We additionally expanded this dataset with two implicitly-constructed metrics. The first, population reach, is a measure of how local or national an outlet is. Based on a method first proposed by Hagar et al. (2020), we use Twitter audience location data normalized with logged state density to produce our measure of outlet population reach. Secondly, we also provide our content network neighbors metric, which is the number of other outlets that a given outlet reposts content with. This allows the identification of outlets that are part of a larger network.

This dataset can be used to analyze content of local news outlets in the U.S. at large scales. We encourage researchers to make use of Twitter and Facebook APIs to retrieve local news social media content.

Methodology

The full methodology for how this dataset was constructed and validated, and a use case for analysis around COVID-19, is detailed in our original paper Understanding Local News Social Coverage and Engagement at Scale during the COVID-19 Pandemic.

What do the columns mean?

Field Description N Unique Values
OutletId Unique local news outlet ID of this dataset (from 0 to 10256) 10257
Name Name of the local news outlet 10257
WebsiteUrl Website URL of the local news outlet 9935
State Official United States Postal Service (USPS) Code for the States and District of Columbia, listed as “non-US” if outlet location is not in the US and “NA” if location not found 8648
City Name of the city where the outlet is located, listed as “non-US” if outlet location is not in the US and “NA” if location not found 8648
StateId 2-digit Federal Information Processing Series (FIPS) Codes for States and Congressional Districts (Census Bureau geographic summary level 040) 7859
CountyId 3-digit FIPS Codes for Counties and County Equivalent Entities (Census Bureau geographic summary level 050) 7859
CountyFIPS 5-digit FIPS Code with StateId and CountyId combined 7859
TwitterId Unique identifier of Twitter account 5645
TwitterHandle Twitter screen name, username, handle, or alias that the user identifies themselves with, unique but subject to change 5645
TwitterFollowersCount Number of Twitter followers at the time of TwitterRetrievedDate 5645
TwitterDescription Text of this user's profile description, also known as bio 5323
TwitterRetrievedDate Datetime of Twitter fields retrieval (from 2020-10-19 to 2022-05-24) 5645
FacebookId Unique identifier of Facebook account, also known as platformId on CrowdTangle (Facebook's API). Any Facebook Page can be accessed through the url www.facebook.com/FacebookId 9231
FacebookSubscriberCount Number of followers the Facebook account has 9231
FacebookCategories List of Facebook page categories, including Newspaper, News Media Website, Media/News Company, Broadcasting Media Production Company, or Magazine. 6900
FacebookPageDescription Description of the Facebook page 9189
FacebookAdditionalInfo Additional information of the Facebook page 4082
FacebookRetrievedDate Date of Facebook fields retrieval (from 2020-09-29 to 2020-10-19) 9231
PopulationReach A metric we calculated based on the geographic dispersion of its Twitter followers, available if a Twitter account is found 2780
ContentNetworkNeighbors A metric we calculated based on how many other Facebook pages the outlet is sharing posts with, available if a Facebook page is found and has posted at least once between January 1st 2020 and July 1st 2021 8751

Contact

If there's anything you'd like to discuss, if there are any issues with the dataset, or if you have any questions, please contact Marianne Aubin Le Quere on Twitter.

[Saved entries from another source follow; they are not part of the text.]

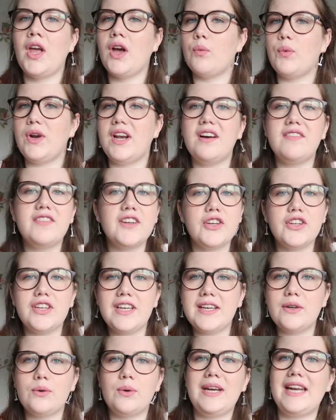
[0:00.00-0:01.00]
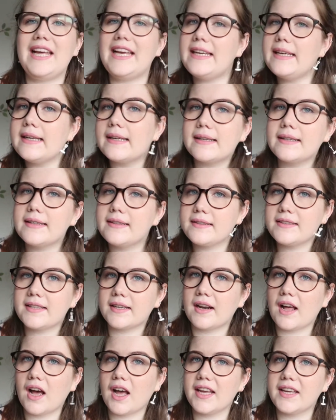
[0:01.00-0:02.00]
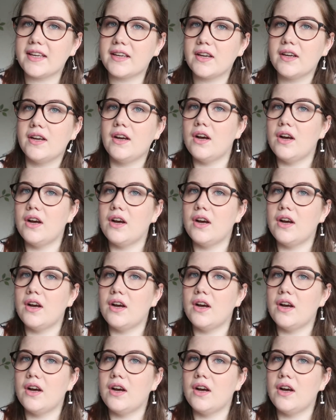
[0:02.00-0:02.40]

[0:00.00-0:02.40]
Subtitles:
We love a good little link to like,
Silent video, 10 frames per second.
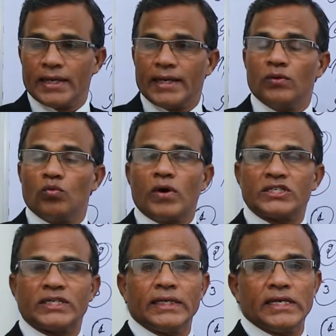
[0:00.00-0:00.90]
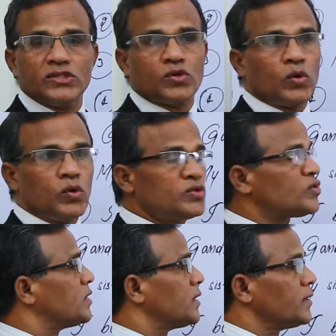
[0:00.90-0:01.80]
In washing his
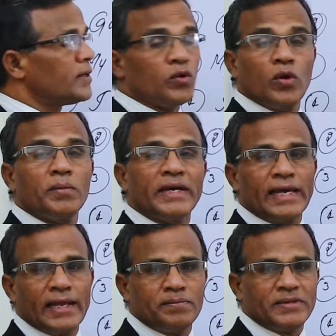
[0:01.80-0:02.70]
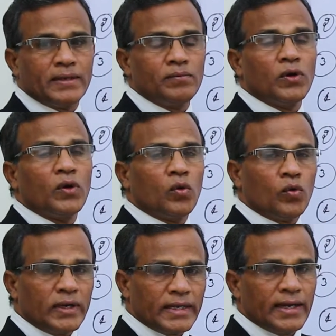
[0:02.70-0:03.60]
clothes nobody helped him,
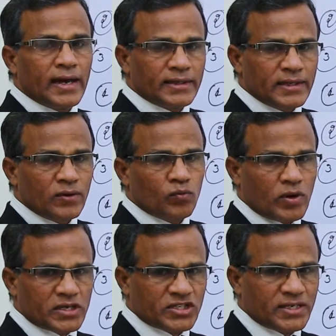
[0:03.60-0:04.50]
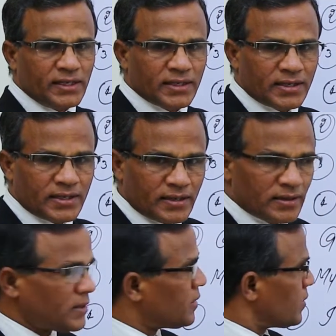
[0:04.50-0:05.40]
only Gandhi washed
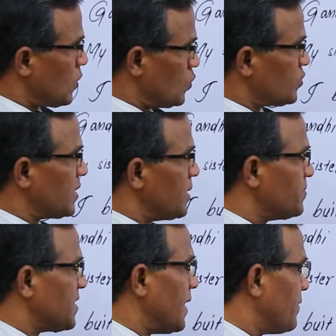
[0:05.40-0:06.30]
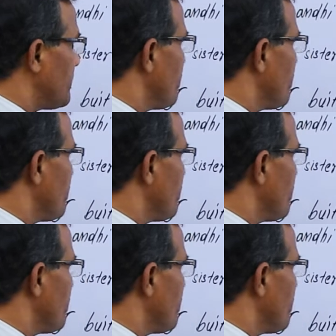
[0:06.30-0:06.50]
clothes himself.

We're also always looking for additional collaborators on projects -- feel free to reach out!

Citation

To cite this dataset, please refer to the original paper:

Understanding Local News Social Coverage and Engagement at Scale during the COVID-19 Pandemic, Marianne Aubin Le Quéré, Ting-Wei Chiang, Mor Naaman, Sixteenth International AAAI Conference on Web and Social Media, 2022.